Another change relates to his sons Biff and
Happy, names which symbolically illustrate Willy's accustomed and innate mental state.
Only a happy and confidently successful man could call his children Biff and Happy,
indicating that (1) the things Willy says about his decades-long career as a salesman
throughout the play are true and that (2) the current moroseness and instability in
Willy's mental and emotional state are changes of a dramatic degree. Regarding his sons,
Biff has come home for a visit, but Happy is attempting to persuade him to make the
return a permanent one, especially in light of Willy's strange behavior on which they
eavesdrop during the night that opens the play.
You can see
from the cause of the root change that Willy is, indeed, not faring well with the change
that the play surrounds him with.

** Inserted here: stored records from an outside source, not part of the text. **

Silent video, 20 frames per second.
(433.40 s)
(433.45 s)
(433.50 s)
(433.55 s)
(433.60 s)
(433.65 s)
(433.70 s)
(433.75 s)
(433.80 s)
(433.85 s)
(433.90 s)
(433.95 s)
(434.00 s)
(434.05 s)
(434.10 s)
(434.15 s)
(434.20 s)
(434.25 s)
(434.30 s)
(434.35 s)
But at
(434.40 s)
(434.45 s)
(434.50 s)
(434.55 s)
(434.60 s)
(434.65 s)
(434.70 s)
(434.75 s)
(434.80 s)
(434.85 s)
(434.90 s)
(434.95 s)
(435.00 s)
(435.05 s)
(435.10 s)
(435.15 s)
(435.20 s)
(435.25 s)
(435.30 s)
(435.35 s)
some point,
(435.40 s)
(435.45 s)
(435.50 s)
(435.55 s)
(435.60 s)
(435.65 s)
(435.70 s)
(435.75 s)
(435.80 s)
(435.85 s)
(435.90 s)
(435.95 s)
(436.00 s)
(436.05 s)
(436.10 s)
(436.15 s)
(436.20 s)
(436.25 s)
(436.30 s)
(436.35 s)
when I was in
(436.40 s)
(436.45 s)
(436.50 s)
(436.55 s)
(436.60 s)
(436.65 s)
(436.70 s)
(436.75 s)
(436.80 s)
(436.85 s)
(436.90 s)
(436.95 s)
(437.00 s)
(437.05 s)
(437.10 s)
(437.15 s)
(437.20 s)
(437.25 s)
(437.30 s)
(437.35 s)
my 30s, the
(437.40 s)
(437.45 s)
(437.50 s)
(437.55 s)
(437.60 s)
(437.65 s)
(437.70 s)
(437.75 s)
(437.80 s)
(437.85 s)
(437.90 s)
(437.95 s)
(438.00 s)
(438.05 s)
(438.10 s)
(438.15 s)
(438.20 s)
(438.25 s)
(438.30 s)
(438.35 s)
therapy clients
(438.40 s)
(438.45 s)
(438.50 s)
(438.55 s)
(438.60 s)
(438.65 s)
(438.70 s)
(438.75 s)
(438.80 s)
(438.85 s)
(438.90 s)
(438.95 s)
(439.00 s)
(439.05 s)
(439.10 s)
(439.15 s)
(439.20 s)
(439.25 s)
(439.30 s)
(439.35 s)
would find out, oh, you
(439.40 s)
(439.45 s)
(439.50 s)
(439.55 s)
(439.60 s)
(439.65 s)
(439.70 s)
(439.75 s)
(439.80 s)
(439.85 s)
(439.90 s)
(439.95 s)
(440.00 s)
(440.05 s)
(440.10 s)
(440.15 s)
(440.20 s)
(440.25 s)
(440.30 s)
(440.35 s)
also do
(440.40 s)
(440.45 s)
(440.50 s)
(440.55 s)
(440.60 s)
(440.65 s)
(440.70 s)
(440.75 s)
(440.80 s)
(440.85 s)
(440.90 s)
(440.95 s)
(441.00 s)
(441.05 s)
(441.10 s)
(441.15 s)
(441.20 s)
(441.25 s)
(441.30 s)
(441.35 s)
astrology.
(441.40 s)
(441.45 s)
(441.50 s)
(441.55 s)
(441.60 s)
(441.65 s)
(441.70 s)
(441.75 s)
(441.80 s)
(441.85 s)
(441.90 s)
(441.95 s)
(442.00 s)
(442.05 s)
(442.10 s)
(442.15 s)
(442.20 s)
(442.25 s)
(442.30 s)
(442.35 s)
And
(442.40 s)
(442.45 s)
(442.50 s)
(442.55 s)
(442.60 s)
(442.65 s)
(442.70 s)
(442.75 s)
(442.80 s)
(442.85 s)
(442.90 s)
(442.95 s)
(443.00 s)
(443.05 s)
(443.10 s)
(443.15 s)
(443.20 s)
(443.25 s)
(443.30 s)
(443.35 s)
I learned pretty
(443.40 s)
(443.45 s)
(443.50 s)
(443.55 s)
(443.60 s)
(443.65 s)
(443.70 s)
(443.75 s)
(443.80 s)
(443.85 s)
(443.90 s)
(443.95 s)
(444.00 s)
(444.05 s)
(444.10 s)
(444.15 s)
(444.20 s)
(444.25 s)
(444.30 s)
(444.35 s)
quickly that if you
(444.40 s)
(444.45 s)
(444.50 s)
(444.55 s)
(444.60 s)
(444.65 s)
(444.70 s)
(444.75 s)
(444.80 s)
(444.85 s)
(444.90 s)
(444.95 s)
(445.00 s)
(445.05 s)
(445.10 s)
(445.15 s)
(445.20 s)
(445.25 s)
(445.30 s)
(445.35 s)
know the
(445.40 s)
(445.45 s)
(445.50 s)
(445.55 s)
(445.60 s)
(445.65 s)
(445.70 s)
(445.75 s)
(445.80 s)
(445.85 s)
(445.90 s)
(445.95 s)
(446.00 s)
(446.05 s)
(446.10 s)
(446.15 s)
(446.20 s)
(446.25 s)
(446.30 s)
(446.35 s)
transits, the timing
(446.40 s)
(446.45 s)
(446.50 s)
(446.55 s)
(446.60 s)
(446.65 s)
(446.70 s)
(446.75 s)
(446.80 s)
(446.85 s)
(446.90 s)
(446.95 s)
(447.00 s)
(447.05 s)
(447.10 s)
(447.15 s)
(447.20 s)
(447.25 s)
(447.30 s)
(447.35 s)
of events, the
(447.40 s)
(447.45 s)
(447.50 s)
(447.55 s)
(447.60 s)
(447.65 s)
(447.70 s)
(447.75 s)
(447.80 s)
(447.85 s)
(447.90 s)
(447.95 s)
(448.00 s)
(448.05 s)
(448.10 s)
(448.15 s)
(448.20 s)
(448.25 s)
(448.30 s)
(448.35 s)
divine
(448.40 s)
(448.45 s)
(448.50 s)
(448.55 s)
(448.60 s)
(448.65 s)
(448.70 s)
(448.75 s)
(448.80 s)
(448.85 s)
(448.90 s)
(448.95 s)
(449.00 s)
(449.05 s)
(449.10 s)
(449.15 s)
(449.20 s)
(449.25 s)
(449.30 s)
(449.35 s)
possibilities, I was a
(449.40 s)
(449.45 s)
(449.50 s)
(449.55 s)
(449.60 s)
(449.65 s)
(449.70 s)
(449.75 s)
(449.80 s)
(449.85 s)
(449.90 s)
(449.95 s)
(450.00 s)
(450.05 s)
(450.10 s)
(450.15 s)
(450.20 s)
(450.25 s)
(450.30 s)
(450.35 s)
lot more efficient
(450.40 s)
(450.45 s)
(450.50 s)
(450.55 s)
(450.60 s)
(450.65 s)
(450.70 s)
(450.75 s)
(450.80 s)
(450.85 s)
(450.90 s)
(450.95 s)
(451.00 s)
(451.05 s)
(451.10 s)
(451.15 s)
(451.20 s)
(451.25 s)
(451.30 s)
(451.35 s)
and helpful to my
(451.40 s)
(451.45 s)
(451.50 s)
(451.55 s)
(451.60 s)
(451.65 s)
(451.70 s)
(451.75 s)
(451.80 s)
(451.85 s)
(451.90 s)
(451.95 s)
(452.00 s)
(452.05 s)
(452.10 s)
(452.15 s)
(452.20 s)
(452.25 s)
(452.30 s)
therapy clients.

Who knows but what he may have fared better with
change early in his life when the changes were not life and esteem and livelihood
threatening. You are correct in concluding that Willy wants things he knows and loves,
things that have helped him prosper or demonstrated that he has prospered, things that
have gained him a respectable livelihood to remain
unchanged.
The word "expects" may be applicable to Willy's
thoughts and feelings relating to the changes around him in the sense that while he was
prosperous it never occurred to him that he could one day be overcome and overwhelmed by
all-pervasive change. At the time of the play, however, perhaps "desires" or "needs" or
"wants" would be more appropriate word choices for what Willy is experiencing
emotionally, mentally, and psychologically.